REVIEW : There's nowt a stint down a hole won't cure
Wednesday 01 February 1995
Kevin Whately, dressed in acres of orange rubberwear, was up to his neck in mire, stuck down a pot-hole into which he had descended as part of the team sent in to rescue a school party in difficulty. He was not enjoying the experience: you could see thisfrom the blank look of claustrophobia that came over his face halfway through the rescue. It was a look that we had not seen since he was last stuck in the back of Inspector Morse's Jaguar being forced to listen to Cosi Fan Tutte.
In Peak Practice, Whately has transmogrified from being Morse's general dogsbody into a Derbyshire general practitioner. You might wonder what the point of sending a GP down a pot-hole on an emergency rescue mission is, since all he will be capable of doing when confronted by an injured party is prescribe a couple of Prozac and make an appointment with the specialist for six months time. But this is not reality, this is television doctor drama. And, faced with the camcorder-wielding true-life of programmes such as 999 or Blues and Twos, this is the kind of hole these medical series are forced into.

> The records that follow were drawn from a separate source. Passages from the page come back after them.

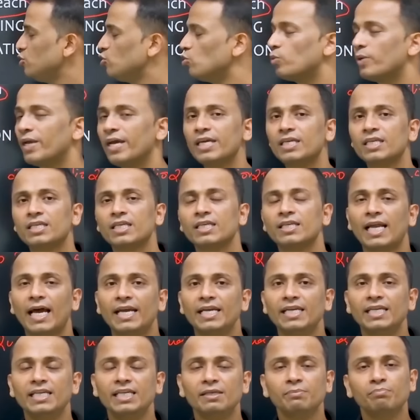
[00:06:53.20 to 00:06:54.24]
to get
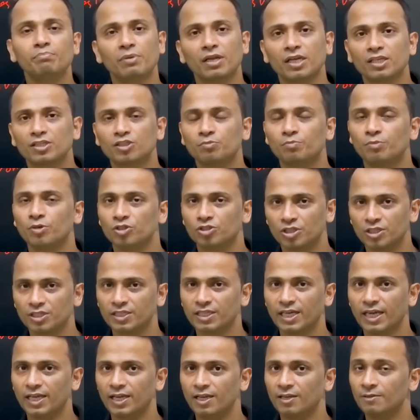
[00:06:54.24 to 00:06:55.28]
90 plus
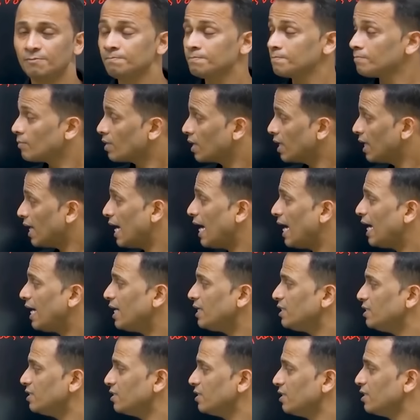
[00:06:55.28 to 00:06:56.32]
percentile.
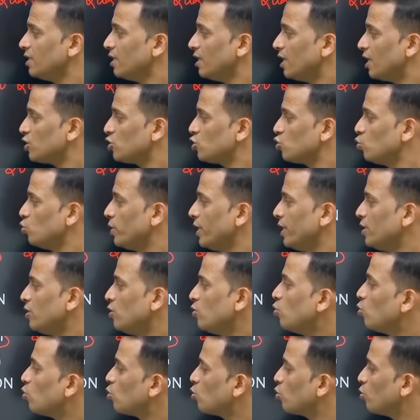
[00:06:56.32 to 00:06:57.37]
And a student
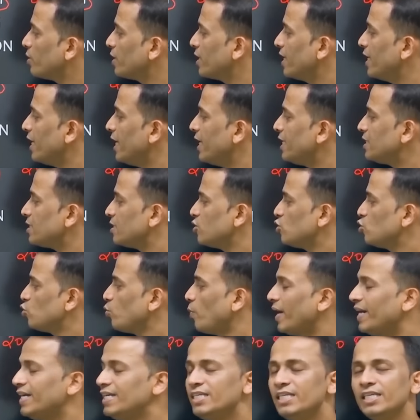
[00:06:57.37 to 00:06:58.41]
who could get
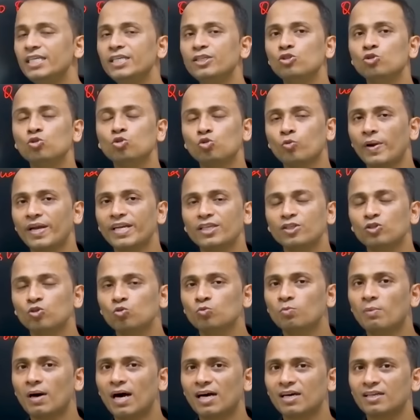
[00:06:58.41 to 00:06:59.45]
20 to 22
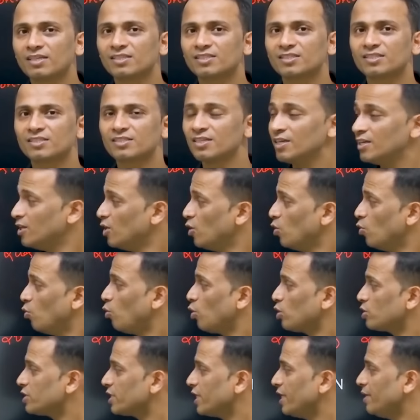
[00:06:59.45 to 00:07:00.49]
marks
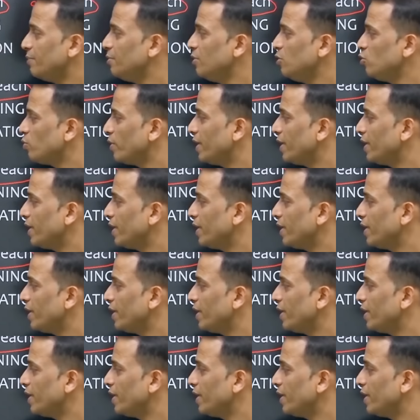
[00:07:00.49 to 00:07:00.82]
was able to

The reality of the GP's life - whingeing about fund-holding, signing petitions to keep the local hospital open, sticking pins in effigies of Virginia Bottomley - is simply too dull to launch a successful bid in the ratings internal market. So off Whatelygoes, into his hole.
This was no simple hole he found himself in, however. This was a plot-resolution hole, a place where all sorts of loose strands go to be tied. Thus Amanda Burton, as Whately's wife and partner, was seen at the beginning of the episode trying to persuade a depressed patient that what she really needed was counselling, not drugs. And, lo and behold, it was this woman's daughter who was stuck down the hole. And guess what, the woman cheers up no end after the rescue. That's easy then: no more Valium, just prescribe 24 hours down a pot-hole.
Burton herself (a rarity, incidentally - a woman who got out of Brookside alive) does not get to go down any holes. Her role, being a woman, is to look winsome and lovely as she stares out of her rain-lashed window wondering where her brave better half is. She does this filmed in a focus so soft it gives her every appearance the look of a coffee commercial: 999 meets Gold Blend, the future of medical drama.
According to one of the dozens of talking heads in Visions of Heaven and Hell (C4), the way things are going, most of us will not need a GP in 50 years time. Then, genetically programmed from the womb, mankind will be stronger, fitter, longer living and healthier.
On the other hand, we might well be the pawns of some madman who gets his hands on the technology and uses it for his own master-race-building purposes. It depends which talking head you believed. But since all of them were filmed from below by a camera that refused to keep still and were accompanied by a constant and relentless new-age backtrack, it was difficult to take any of them seriously (except, I should say, Tom Wilkie, the man from the Independent).
The programme was not nervous about its ambition as it attempted to discover what the future would be like. As it spanned everything from the Internet to the gene pool, you wondered what it had left itself to explore in forthcoming episodes.
Wherever it went in the technology universe, however, it uncovered a single unifying truth. The future is being decided by softly spoken Americans with beards. Faced with that prospect, most of us would prefer to repair to the nearest pot-hole.